Twilight

By Stephanie Meyer

Summary Main Review
01-0708-1011-1516-2021-23

Review

Having spent so much time reading, critiquing, and alternatively laughing at or cringing over this book, I have pinpointed the emotion Twilight evokes: underwhelmed. The plot is a good idea, in theory. Girl moves to new town, winds up developing an Epic And True love with a vampire. A bit trite, but do-able with the right tools and with a certain amount of genre awareness.

Meyer possesses neither, and the result is a book that is self indulgent to the point of inertia. It has been said by many people, and I’ll say it here and now: I have read better fanfiction in the pit of voles, than what is presented in this novel. Not to say that Twilight does not occasionally rise above mediocrity – it does so approximately three times – but those instances only further highlight the poor quality the rest of the book suffers from.

The secondary and tertiary cast – which is essentially anyone who is not Bella or Edward – suffer from varying levels of one-dimensionalism, or from being more interesting than Bella and Edward combined. An author is doing something wrong when a background character is more interesting and more detailed based solely on a throw-away one-liner. What we do see of Bella and Edward is disturbing and rife with sexism, not sexuality.

There are 24 chapters plus an epilogue – the action doesn’t start until chapter 18, and seems more like an after thought, a need for external conflict once Bella and Edward had established their mutual attraction for each other and Meyer realized she still needed a few extra chapters.

Before I continue, I would like to apologize for focusing so much of the review on the behavior of Bella Swan and Edward Cullen. Given the narrow focus of Twilight, there is not much else to comment upon.

Twilight suffers from having Bella narrate it. I often wondered who she was narrating to, since she is clearly not writing journal entries or talking to herself. In any case, Bella is a lukewarm protagonist. She often wonders what Edward sees in her, and having to read this through her point of view, I usually wonder too. Bella is a poorly distinguished character, despite spending the entire book in her brain. Arguably, this is so she can stand in for the reader (or as some have argued, for Meyer), but I can’t imagine anyone would want to.
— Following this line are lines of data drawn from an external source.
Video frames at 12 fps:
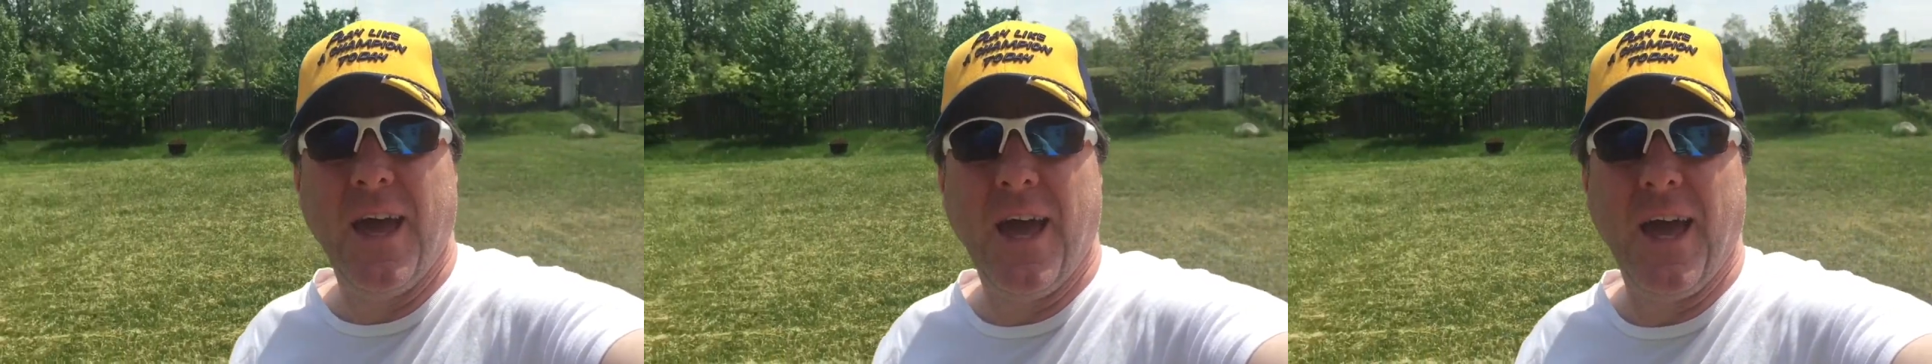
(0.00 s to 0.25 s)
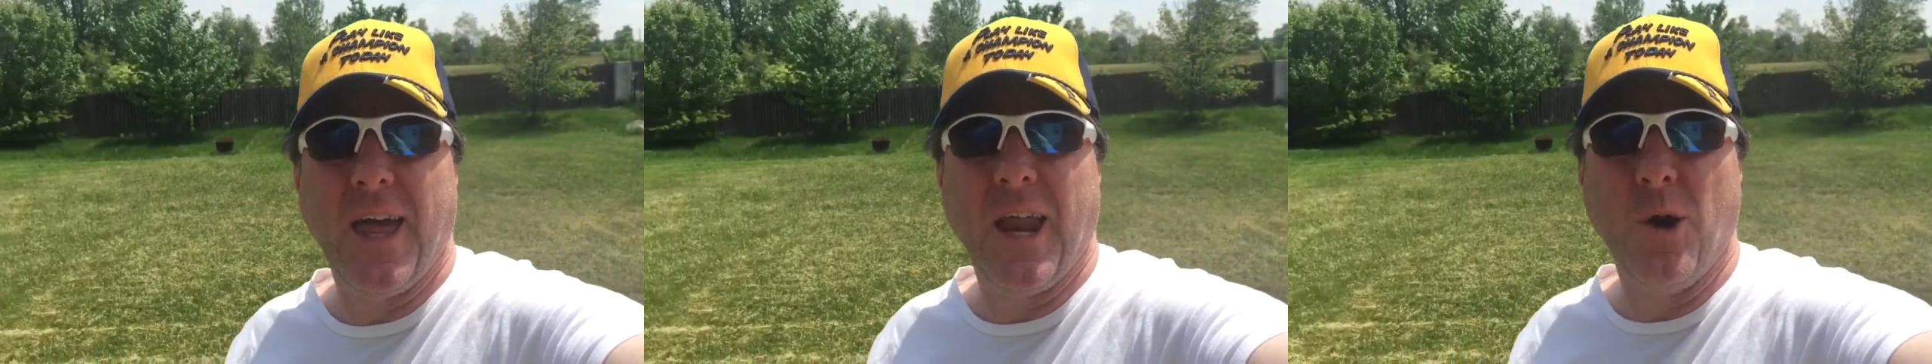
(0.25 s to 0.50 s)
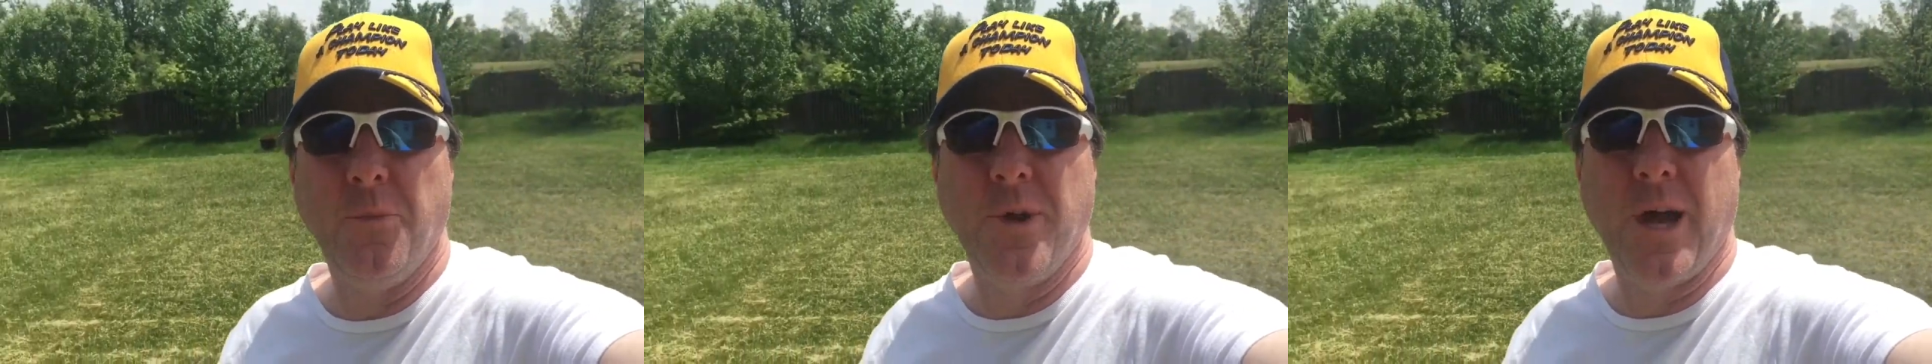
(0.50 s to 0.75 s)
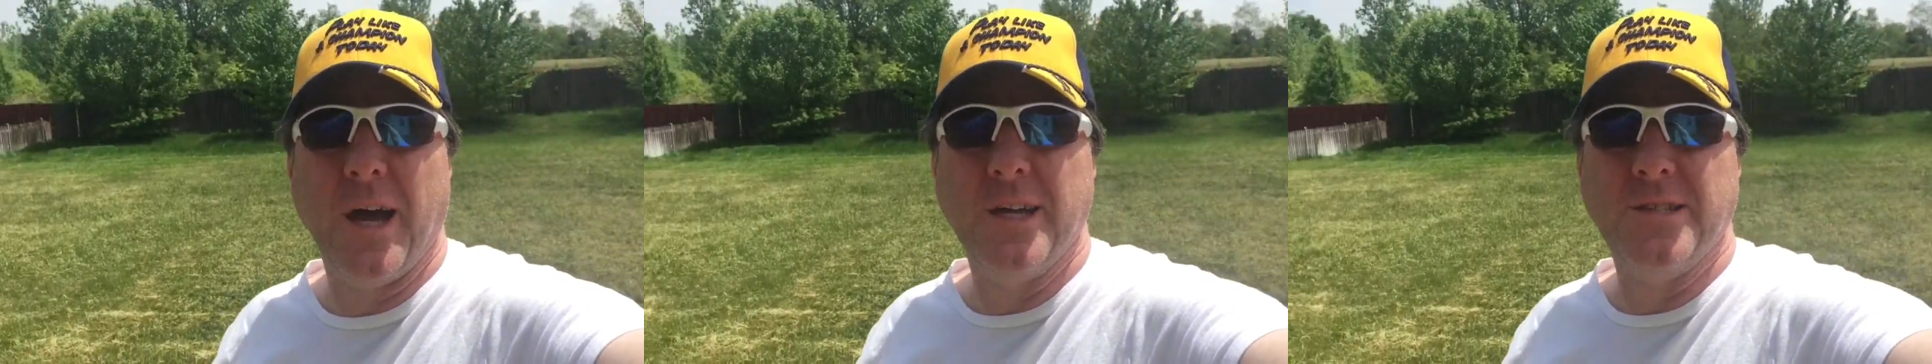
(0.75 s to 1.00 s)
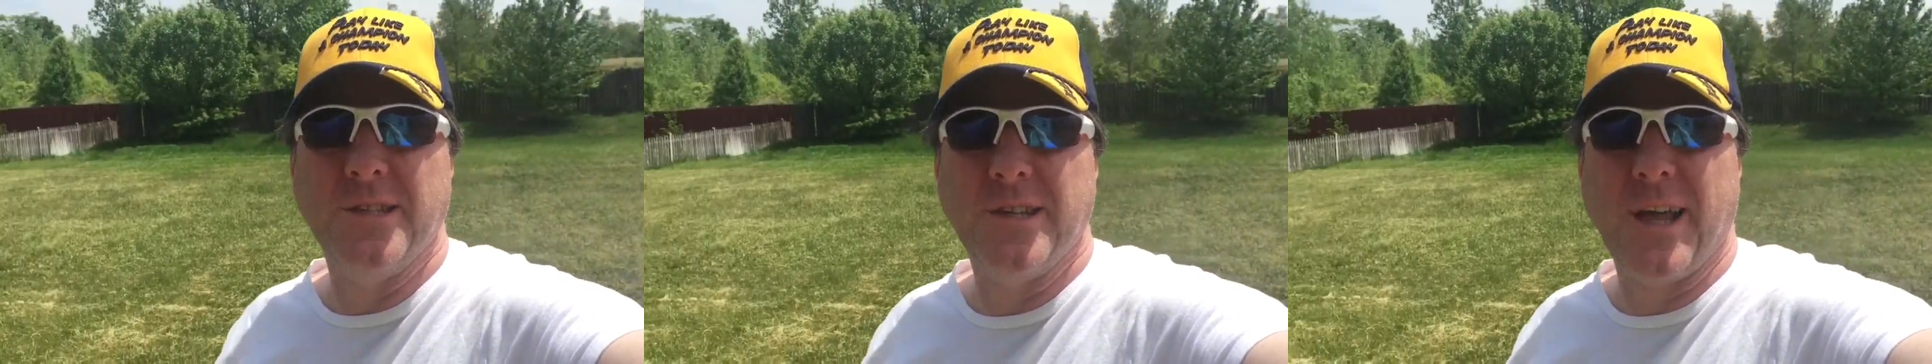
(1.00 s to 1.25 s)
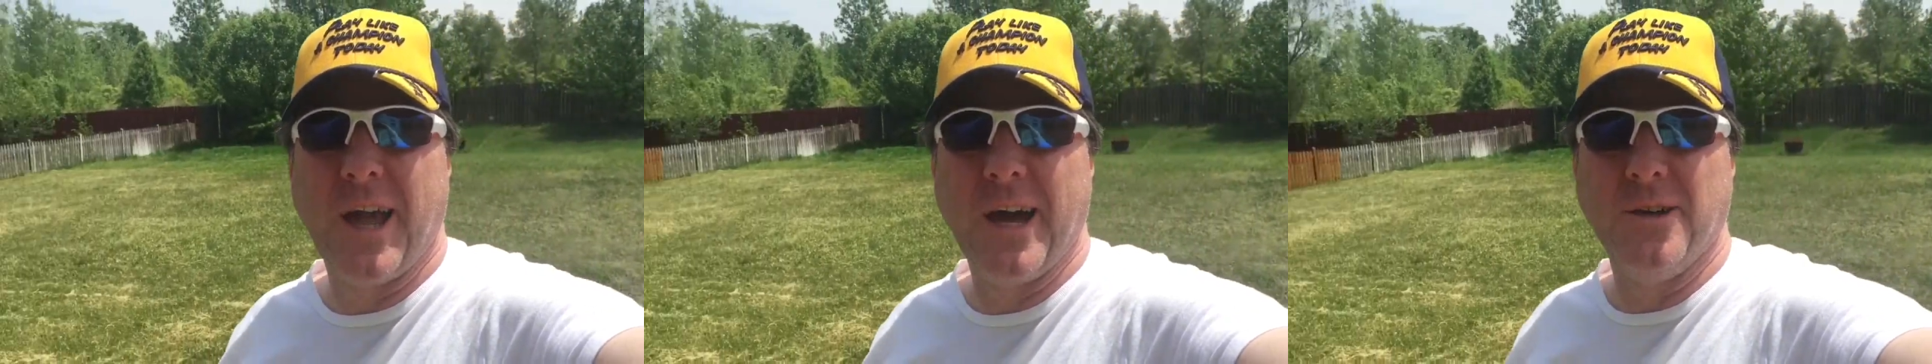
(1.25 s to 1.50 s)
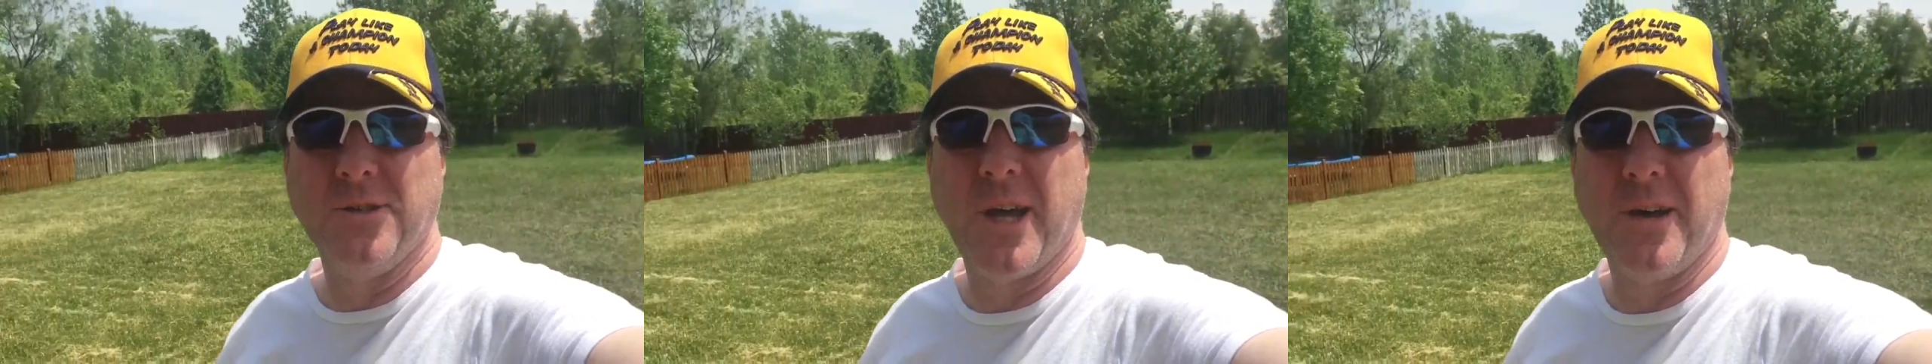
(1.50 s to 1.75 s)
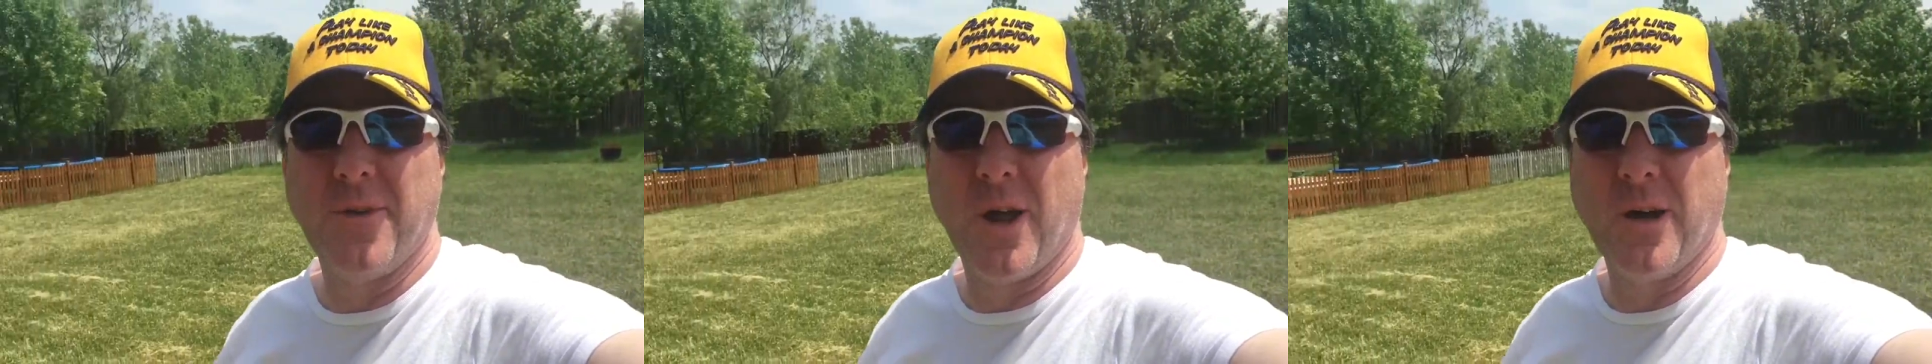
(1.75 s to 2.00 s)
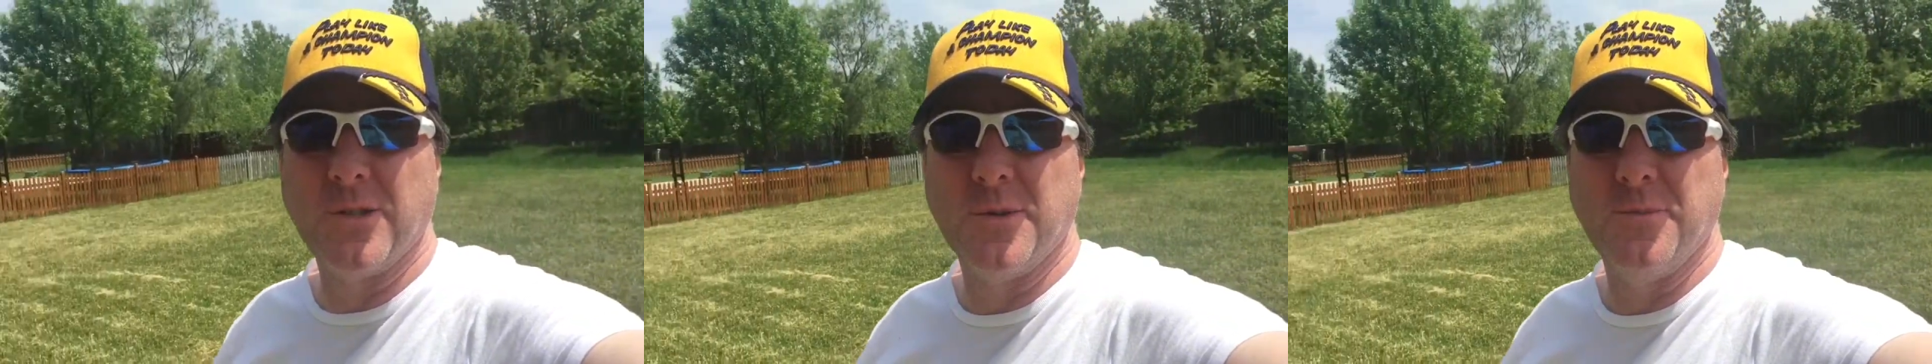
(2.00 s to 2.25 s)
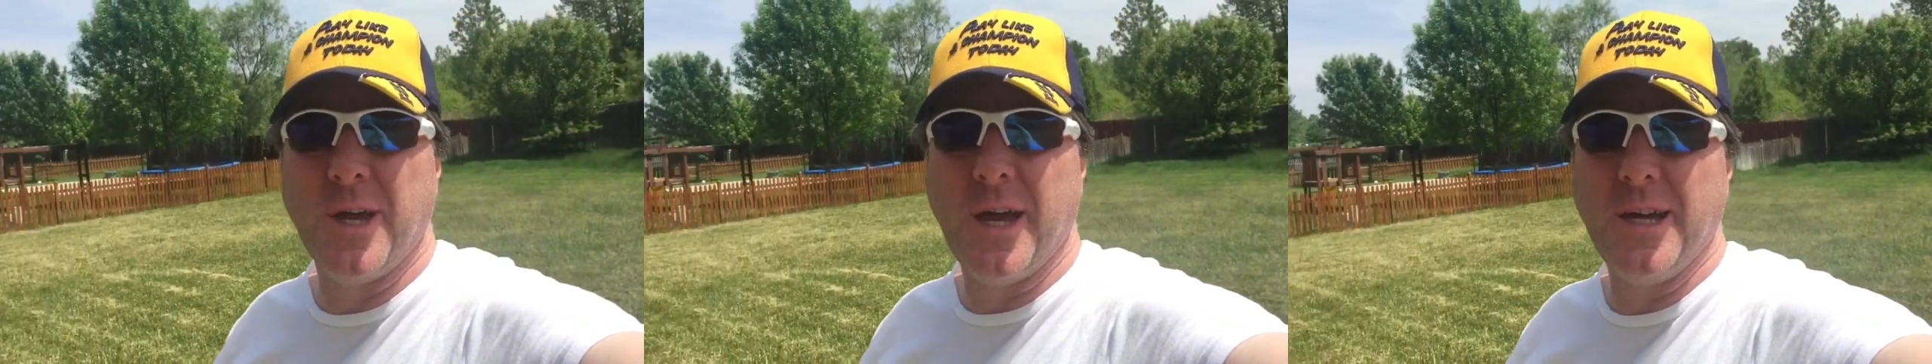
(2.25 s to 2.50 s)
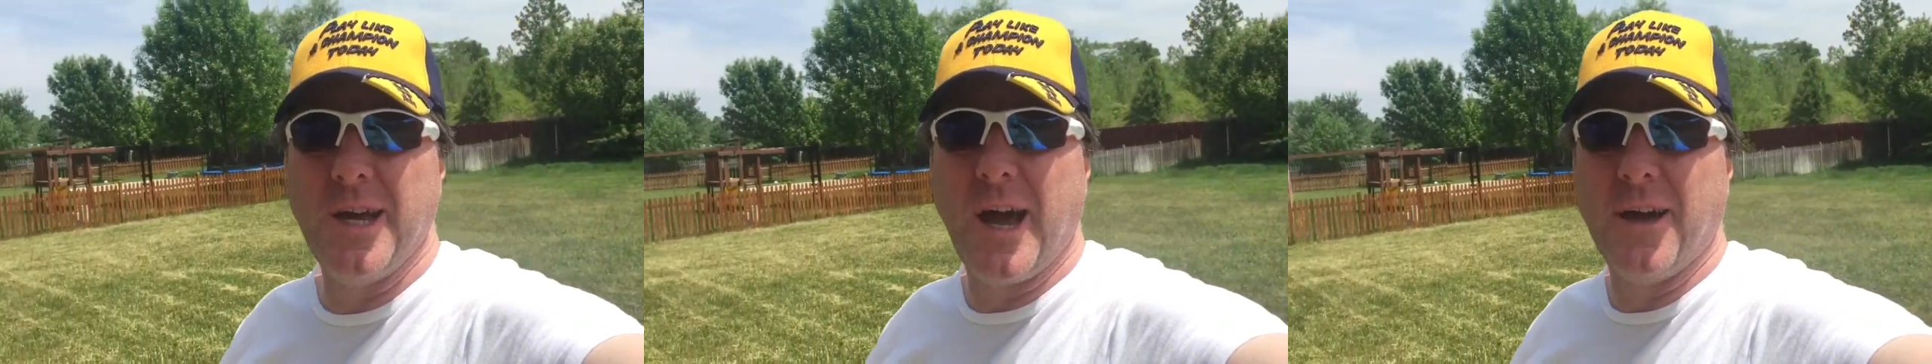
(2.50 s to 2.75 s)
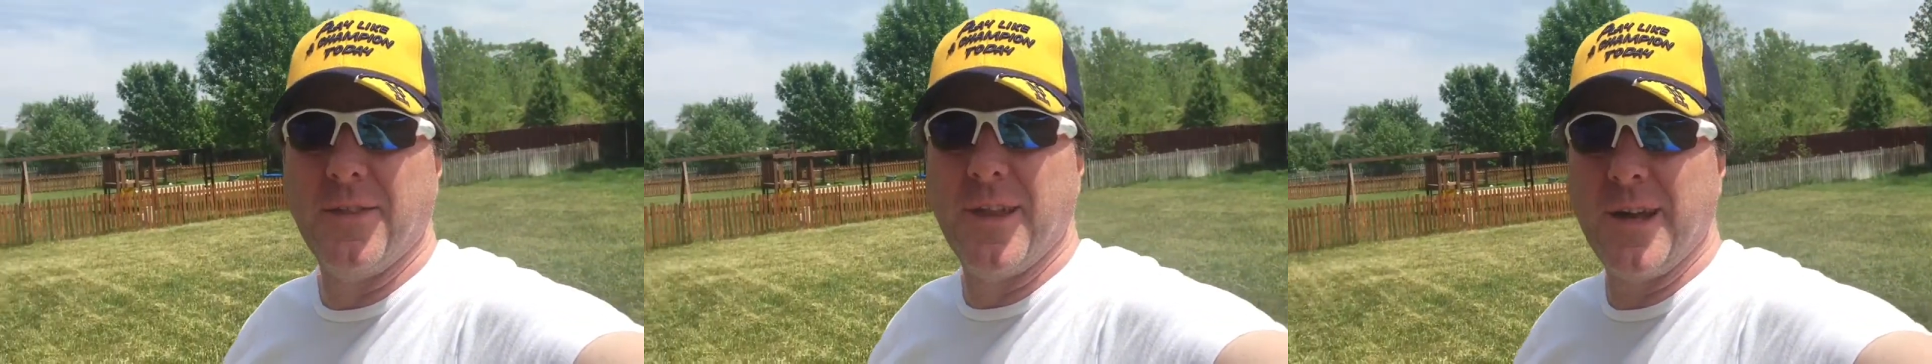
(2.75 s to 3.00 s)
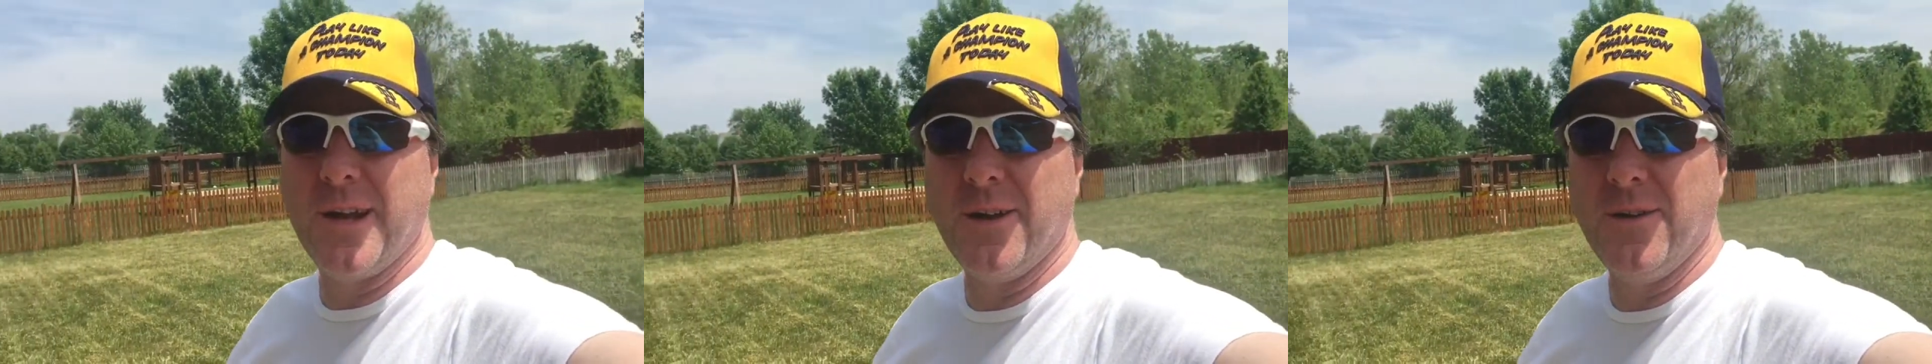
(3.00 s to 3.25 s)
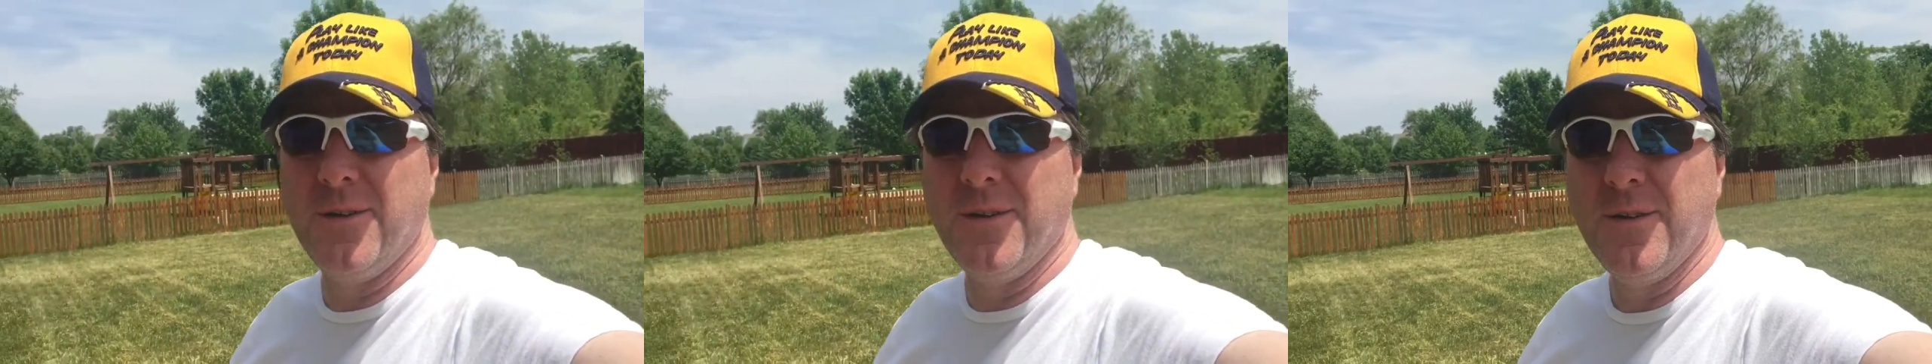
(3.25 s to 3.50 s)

And I hope you guys and gals have an awesome day out there.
What few characteristics Bella displays are so negative who would want to stoop to being her?

Despite claiming to be plain and ordinary, she nevertheless holds herself above the people who are being friendly to her, and keeps herself separate from her peers. She disdains and disparages them in her private thoughts even as she goes through the motions of a social life. Bella considers any interaction with her ‘friends’ a chore, although those people have been nothing but open and friendly towards her. Similarly, Bella does not have much of a relationship with her own father beyond cooking for him and living in his house, and has an aversion to contacting her mother, her supposed “best friend.” Bella’s crowning moment of awesome (her plan to avoid James and protect her family) is canceled out by her dethroning moment of suck (not informing the Cullen’s of the supposed hostage situation of her mother). The few actions Bella is capable of making on her own turn out to be bad ones, placing her firmly in the “damsel in distress” role, and making her utterly reliant on her vampire saviors (ie: Edward) to rescue her.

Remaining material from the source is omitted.